A similar thing happened with Roe v. Wade. The courts recognized that justice demanded a certain outcome. But it wasn’t really clear where the federal power to create that outcome could be found. In a ruling that really went back to the Griswold case over the right to use contraception, the court found an inherent right to privacy in the Constitution. Was this legally solid? I don’t know. It was dubious, but it got the job done. In both the case of Jim Crow and Roe v. Wade, a more ideal solution would have been if the states had done the right thing of their own volition. But the states were not going to do the right thing. So, the courts came up with solutions. If you really look at Supreme Court decisions, you’ll see that they do this sort of thing all the time. They determine what justice is, and then they figure out the reasoning later.

The problem is, unlike the consensus that has built over ending Jim Crow, nothing of the kind has built over legalized abortion. So, we get people like Charles Krauthammer still crying over a 34 year old decision.

Legalizing abortion by judicial fiat (Roe v. Wade) instead of by democratic means has its price. One is that the issue remains socially unsettled. People take to the streets when they have been deprived of resort to legislative action.

I might just as well complain about ending Jim Crow by judicial fiat. It’s true that Congress passed the Civil Rights Act of 1964, but it wasn’t really a constitutional bill. The Supreme Court used snack bars to make it constitutional.

Krauthammer seems to get this point on some kind of subliminal level.
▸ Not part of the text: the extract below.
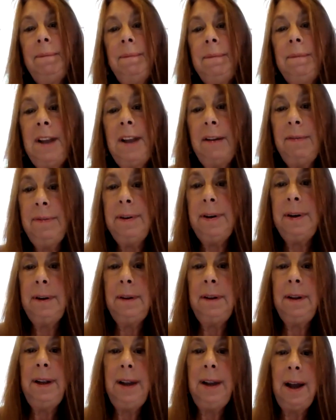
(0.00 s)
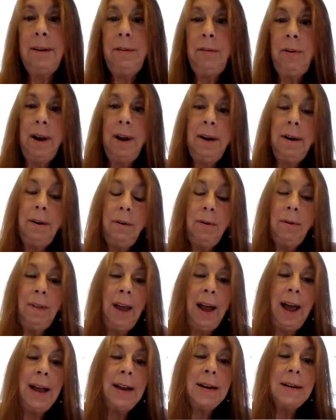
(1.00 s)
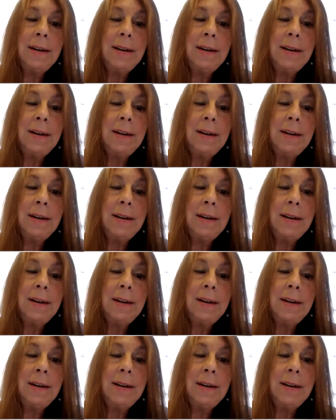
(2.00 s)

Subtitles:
Definitely, I try to do that,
However, one strict constructionist might look at Roe v. Wade as the constitutional travesty it is and decide to repeal it. Another strict constructionist judge could, with equal conviction, decide that after 35 years the habits and mores shaped by Roe v. Wade are so engrained in society that it should not be overturned.

And there is precedent for strict constructionists accepting even bad constitutional rulings after the passage of time. The most famous recent example is Chief Justice William Rehnquist for years opposing the original 1966 Miranda ruling as “legislating from the bench,” but upholding it in 2000 on the grounds that it had become so engrained in American life that its precedental authority trumped its bastard constitutional origins. (He used different words.)

That’s exactly what judges should do with Roe v. Wade. After thirty-four years, it hardly matters whether the ruling was perfect. Let’s stop arguing over it. Even under an unforgiving interpretation, ‘it ha[s] become so engrained in American life that its precedental authority trump[s] its bastard constitutional origins’.

I hope for the day when Roe is overturned, not because I want to see abortion criminalized — I once voted in a Maryland referendum to keep abortion legal if Roe is ever repealed — but to sweep away this ridiculous muddle.

I might as well argue that I wish the Civil Rights Act of 1964 would be overturned, not because I want to see a return of Jim Crow, but because the Commerce Clause was abused to allow for federal jurisdiction over the enforcement of civil rights.

If you want to create a muddle, follow Krauthammer’s advice.